- Spain cover release

Single by the Eagles

from the album Hotel California
- B-side: "The Last Resort"
- Released: May 3, 1977
- Recorded: 1976
- Genre: Rock
- Length: 4:46
- Label: Asylum
- Songwriters: Joe Walsh; Glenn Frey; Don Henley;
- Producer: Bill Szymczyk

The Eagles singles chronology
| "Hotel California" (1977) | "Life in the Fast Lane" (1977) | "Please Come Home for Christmas" (1978) |

Audio
- "Life in the Fast Lane" on YouTube

= Life in the Fast Lane =

1977 song by the Eagles

"Life in the Fast Lane" is a song written by Joe Walsh, Glenn Frey and Don Henley, and recorded by American rock band the Eagles for their fifth studio album Hotel California (1976). It was the third single released from this album, and peaked at No. 11 on the Billboard Hot 100.

== Content ==
The song tells the story of a couple who take their excessive lifestyle to the edge. On In the Studio with Redbeard, Glenn Frey revealed that the title came to him one day when he was riding on the freeway with a drug dealer known as "The Count". Frey asked the dealer to slow down and the response was, "What do you mean? It's life in the fast lane!" In that same interview, Frey indicated that the song's central riff was played by Walsh while the band was warming up in rehearsals and Walsh was told to "keep that; it's a song". Don Henley recalled that the "song actually sprang from the opening guitar riff. One day, at rehearsal, Joe [Walsh] just busted out that crazy riff and I said 'What the hell is that? We've got to figure out to make a song out of that." Henley and Frey, the primary lyricists for the band, then wrote the lyrics for the song.

== Critical reception ==
Cashbox said that "with the influence of six-stringer Joe Walsh, the Eagles are harder and funkier than ever here." Record World said that it's "the album's most hard-edged rocker, dominated by a Walsh-signature guitar line." In 2016, the editors of Rolling Stone rated "Life in the Fast Lane" as the Eagles' eighth-greatest song. In 2017, Billboard ranked the song number four on their list of the 15 greatest Eagles songs, and in 2019, Rolling Stone ranked the song number eight on their list of the 40 greatest Eagles songs.

== Personnel ==
Credits from liner notes.

- Don Henley – lead vocals, drums
- Glenn Frey – backing vocals, clavinet
- Joe Walsh – lead guitar, rhythm guitar
- Don Felder – rhythm guitar
- Randy Meisner – backing vocals, bass

== Charts ==

| Chart (1977) | Peak position |
|---|---|
| Canada Top Singles (RPM) | 12 |
| Canada Adult Contemporary (RPM) | 41 |
| US Billboard Hot 100 | 11 |

== Certifications ==

| Region | Certification | Certified units/sales |
| New Zealand (RMNZ) | 2× Platinum | 60,000^{‡} |
| United Kingdom (BPI) | Gold | 400,000^{‡} |
^{‡} Sales+streaming figures based on certification alone.

== Cover versions ==
In 2007, Swedish country and pop singer Jill Johnson recorded the song on her tenth studio album Music Row.

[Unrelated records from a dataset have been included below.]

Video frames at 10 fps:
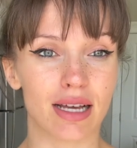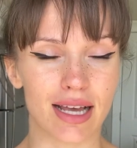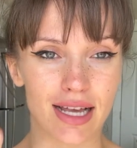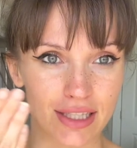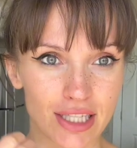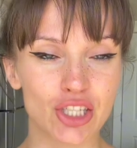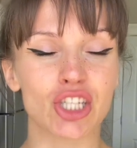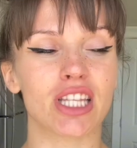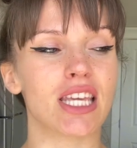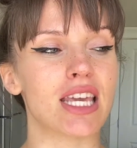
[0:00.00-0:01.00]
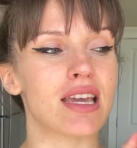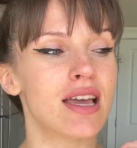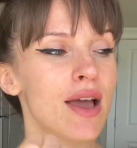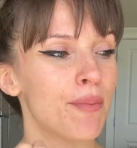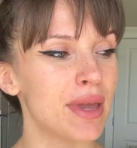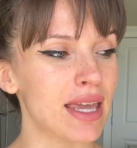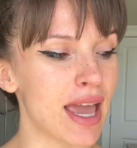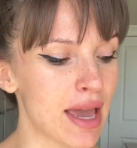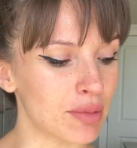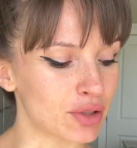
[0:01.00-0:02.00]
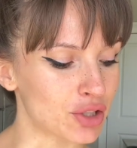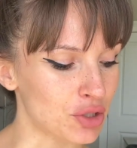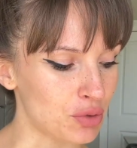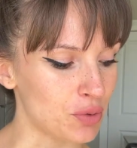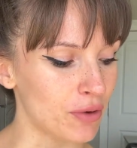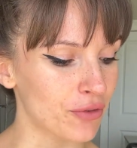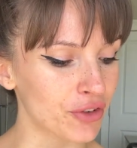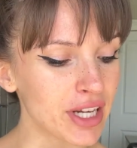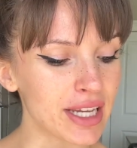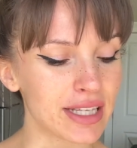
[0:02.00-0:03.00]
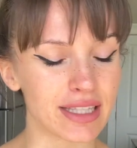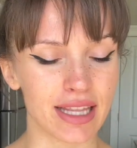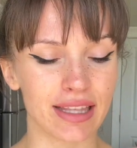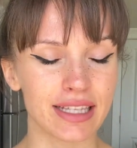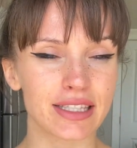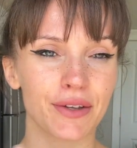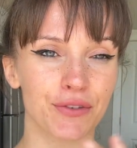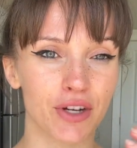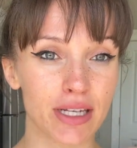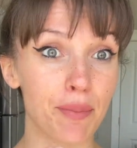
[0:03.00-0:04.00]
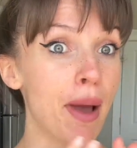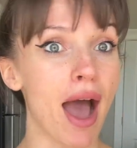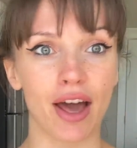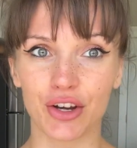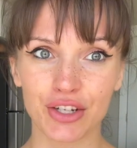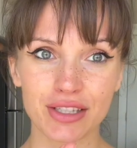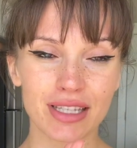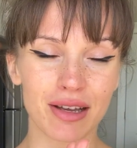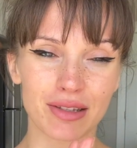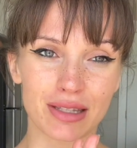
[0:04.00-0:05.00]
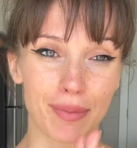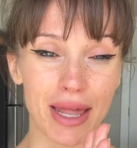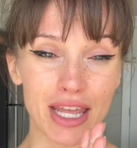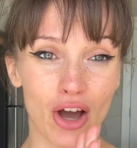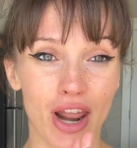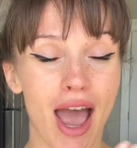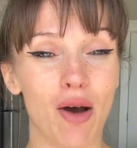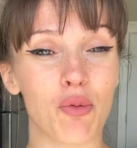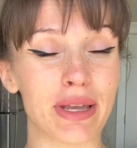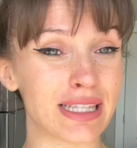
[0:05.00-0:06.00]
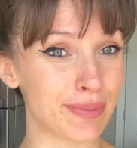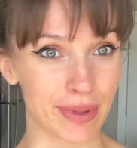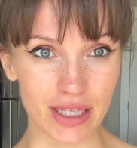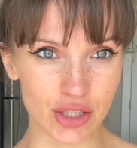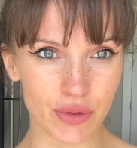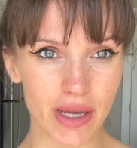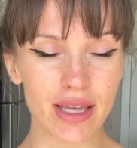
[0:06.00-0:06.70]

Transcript: essentially being able to freeze in these different patterns depending on how we speak to it.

The song was used as the soundtrack for the roller coaster Eagles' Life in the Fast Lane, which opened at Hard Rock Park in May 2008.

=== Hinder cover ===

On July 25, 2019 the American rock band Hinder released their cover version of "Life in the Fast Lane" as a non-album single.

=== Background and release ===
The cover’s release coincided with the second leg of Hinder’s "Lucky 7 Tour" a three-month North American run with Royal Bliss. Their cover of the song received additional coverage from Lollipop Magazine, which highlighted the song’s release across all major platforms and the band implementing it into their setlist for the upcoming tour.

===Production and sound===
Produced by lead singer Marshal Dutton and drummer Cody Hanson, Hinder's rendition of the song reworks the Eagles' original into a more alternative rock arrangement, featuring more aggressive guitars and a modernized production. Following their January 2019 single Halo, their cover of "Life in the Fast Lane" was released through the band’s second release on their independent imprint, Back-Longue Records.